The opening of Bibigo in the United States is part of a larger South Korean effort to promote and foster the globalization of Korean food. The $40 million government program was launched in 2008 and their plans include promoting Korean chefs, establishing Korean cooking schools, and opening over 40,000 popular Korean restaurants worldwide by 2017.

This program also responds to Korean-American chefs like Cathlyn Choi who are critical of the Korean food industry for not reaching out more to non-Koreans.

Chef Mike Hong, founder of the Culinary Institute of Korea in Chino, outside of Los Angeles, said that Korean cuisine is finally starting to come off the back burners and move into the spotlight.

Bibigo's Bibimbap, Photo by JournoJames

“What’s really encouraging is that we’re being invited to do Korean cooking demonstrations at places like county libraries, Y.M.C.A.s and private parties,” said Hong. “There’s a great interest out there in Korean food.
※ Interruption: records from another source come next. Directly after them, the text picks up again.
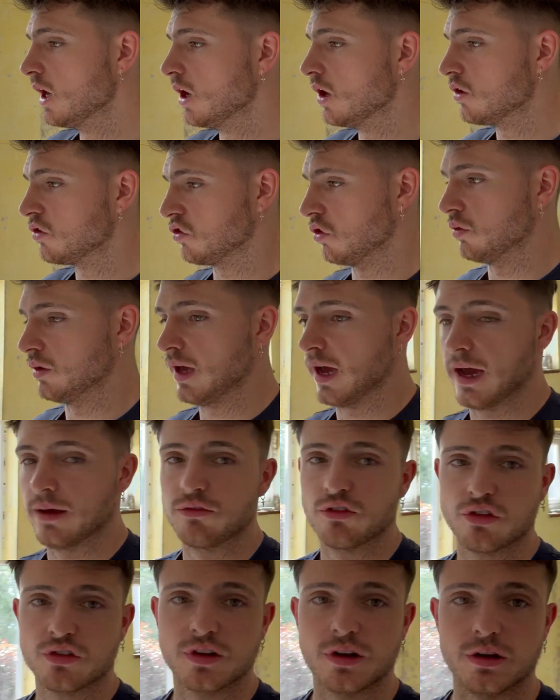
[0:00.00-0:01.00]
So yeah, I'm
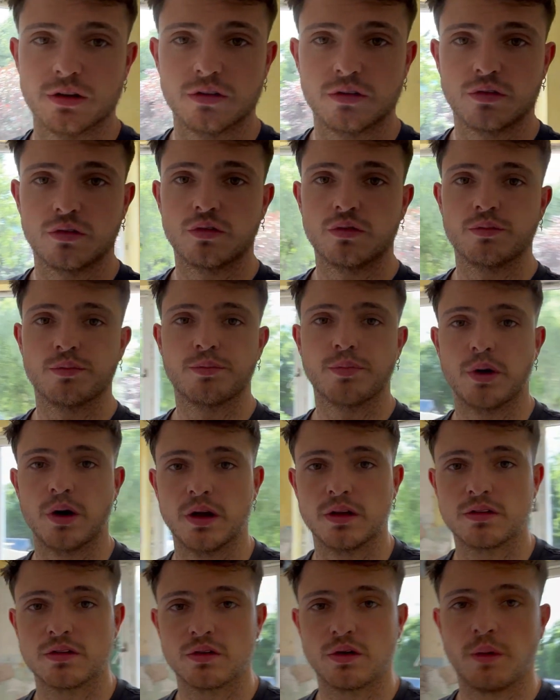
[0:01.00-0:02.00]
just going to
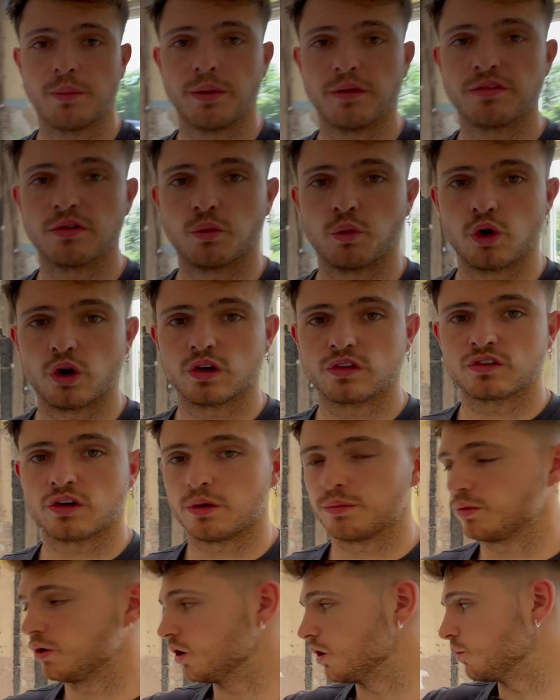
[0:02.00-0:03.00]
put above the
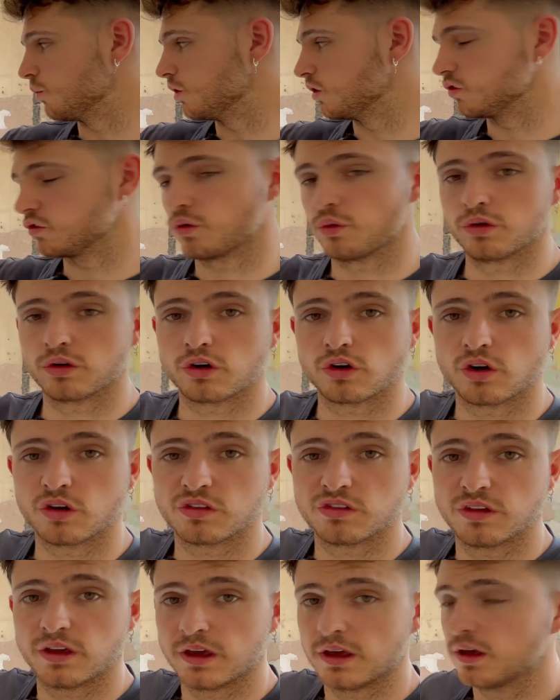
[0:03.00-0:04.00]
worktop here where it's going
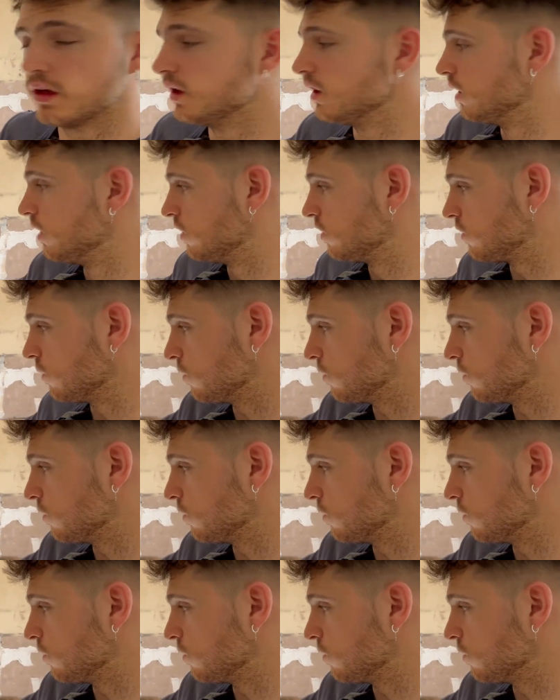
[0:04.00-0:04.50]
across there some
The palate has shifted, interest has shifted, and so, I think, it puts Korean cuisine out in the forefront right now.”

Taeyang Yoon, contributing writer for the “ZenKimchi Korean Food Journal” blog, shared chef Hong’s outlook. He took particular note of the recent gradual rise of Korean popular culture in the United States as a good sign for hansik.

“The more people listen to Korean music or watch those Korean dramas, they’ll get interested in Korean food,” said Yoon. “It’s definitely a growing trend.”